I am originally from Miami, Florida. After Hurricane Katrina passed through South Florida before it hit New Orleans, I started volunteering with the Red Cross and really started my journey on community service. The emphasis that Tulane places on service learning, the Community Service Scholars program, and the strong academics led me to apply to Tulane. The rest is history!
Bachelor of Arts, Economics 2012
Tulane University, New Orleans, Louisiana
Master of Health Administration 2014 anticipated
Johns Hopkins Bloomberg School of Public Health, Baltimore, Maryland
What do you do?
As a 2nd year MHA student, I am currently completing my administrative residency at Sibley Memorial Hospital, a member of Johns Hopkins Medicine in DC. My duties and responsibilities include working with the executive team to:
-Coordinate patient safety initiatives such as the Comprehensive Unit Safety Program (CUSP)
-Develop healthcare innovation programs at Sibley
-Conduct strategic planning and adjust our hospital strategy in response to the changing competitive health care market and health care legislation
-Manage relationships and cultural change within the organization as Sibley integrates with Johns Hopkins Medicine
-Assist nursing staff in collecting and analyzing data and developing a professional practice model as they work towards applying for Magnet certification
-Manage physician contracts
-Plan marketing initiatives to increase patient volumes and presence in the DC health care market
-Help improve patient satisfaction scores
-Conducting financial and data analysis to present management with opportunities for growth
What are some of the pros of your current position or role?
I am getting to work in an industry that does meaningful work without being medical staff. I get to do the work I enjoy like working with health policy on an organizational level.
What did you study at Tulane?
I double majored in Economics and Political Science.
What insights did you have as a college student?
I learned that classes helped me develop skills and attain knowledge. Internships and volunteering during the school year and over the summer really helped me realize what I was actually interested in pursuing and led me to realize my career goals. I learned that classes are important but do not underestimate the importance of your out of class experience.
What academic advice would you offer incoming students?
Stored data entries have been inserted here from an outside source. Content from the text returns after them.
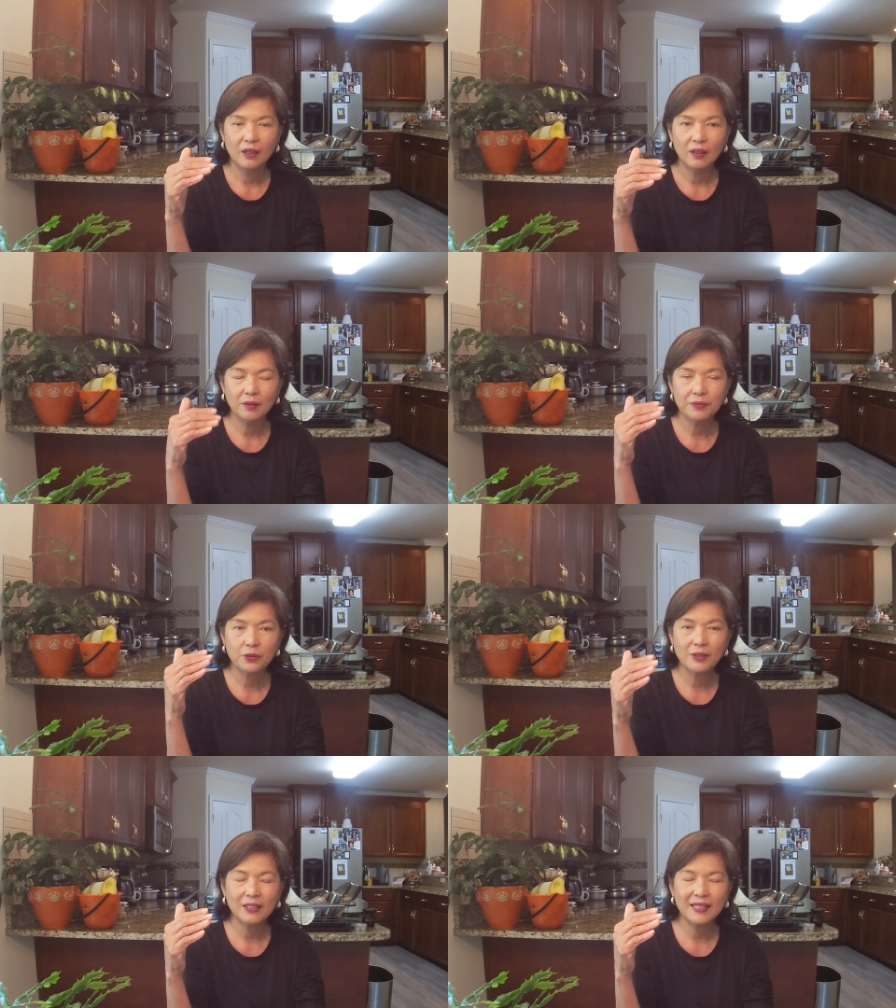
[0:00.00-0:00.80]
uh,
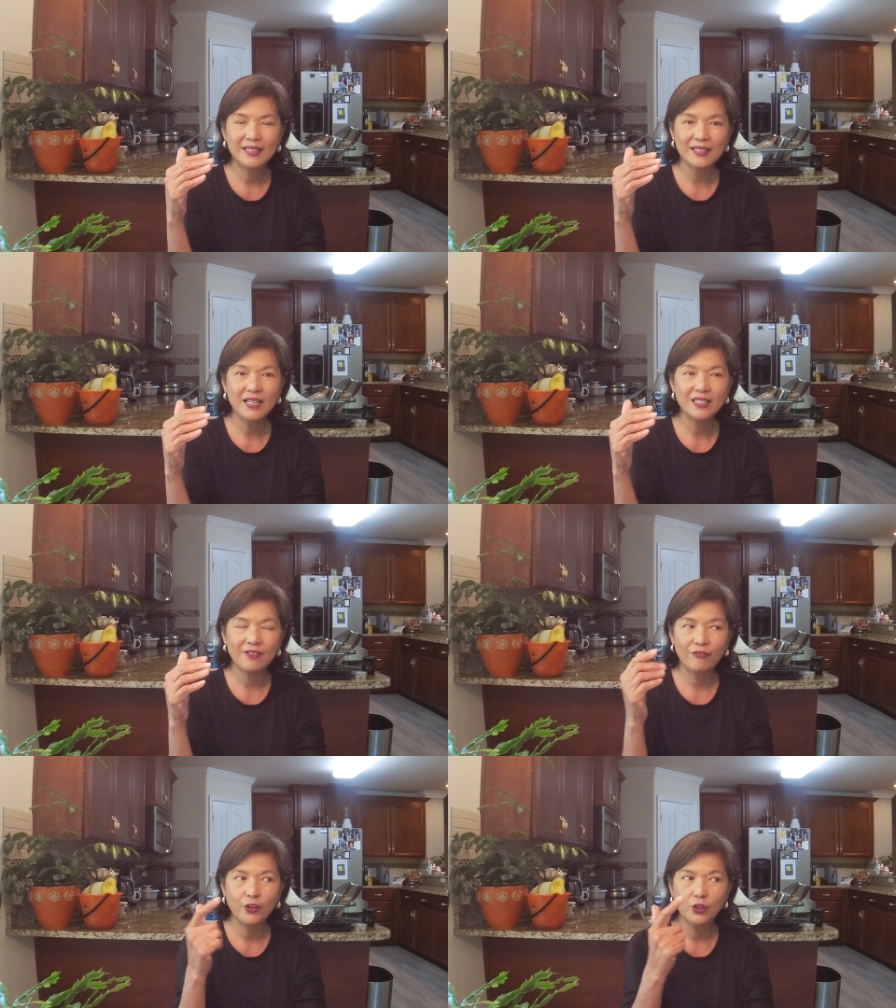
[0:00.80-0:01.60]
so that it's
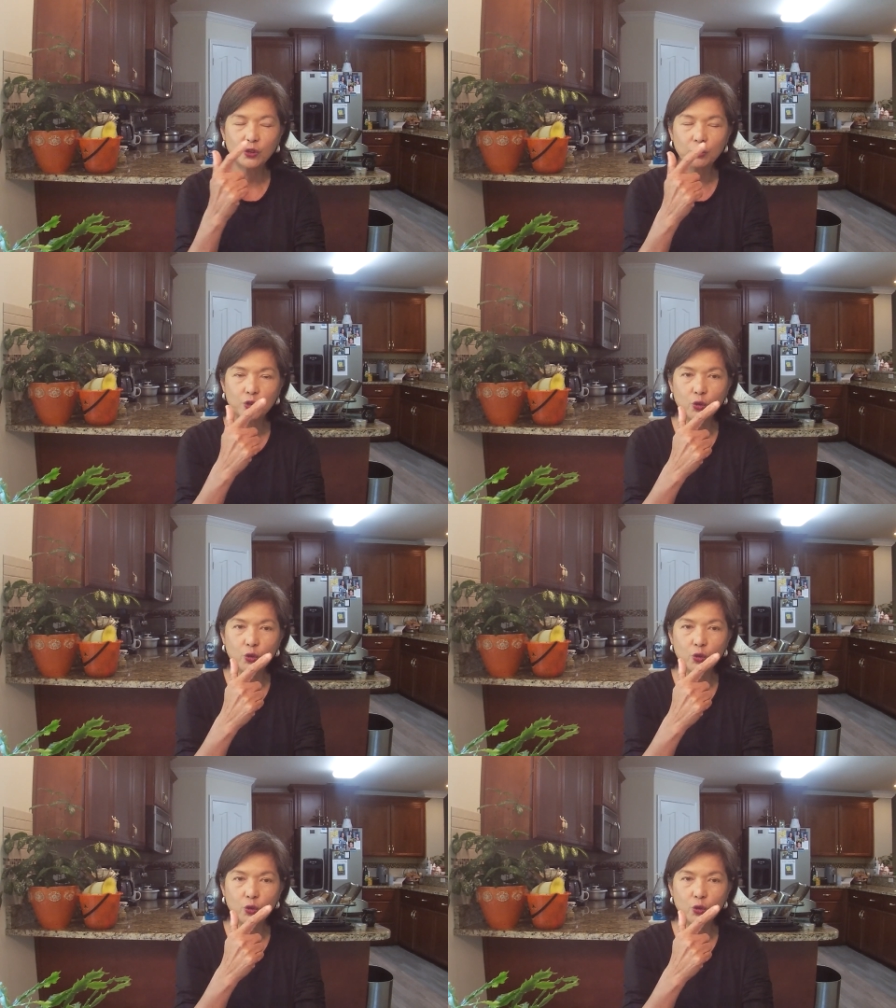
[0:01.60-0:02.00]
easy for you to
Don't limit yourself by the major you declare. What really matters are the skills you gain from the classes you take. In retrospect, every class I took helped me develop a skill and that is what you have to think about in academic planning.
What are some classes that had a significant impact on you?
Health Economics & Policy
Games and Strategic Behavior (Economics)
Do you have any other recommendations?
Seek out mentors both professionally and academically. It is amazing how much you can learn from them and how valuable the advice they give is. Create opportunities. Don't just seek out internships that are structured programs. Some of my most valuable experiences resulted from cold calling people and sending emails to people I didn't know and telling them that I was interested in their work and eager to learn. I ended up creating unpaid internship positions where they had never had interns before.
What do you wish you had known as a first-semester freshman?
I remember my freshman year that a lot of people were pre-med, pre-law, or were in the Freeman School of Business. While that is great for some people, I wish I had known that you don't have to fit into one of those three categories to be successful. There are a lot of majors and things you can do that do not fall into pre-professional tracks. I wish I had known that your major doesn't always define what your career is going to be. I wish I had known that your major is all about attaining valuable skills.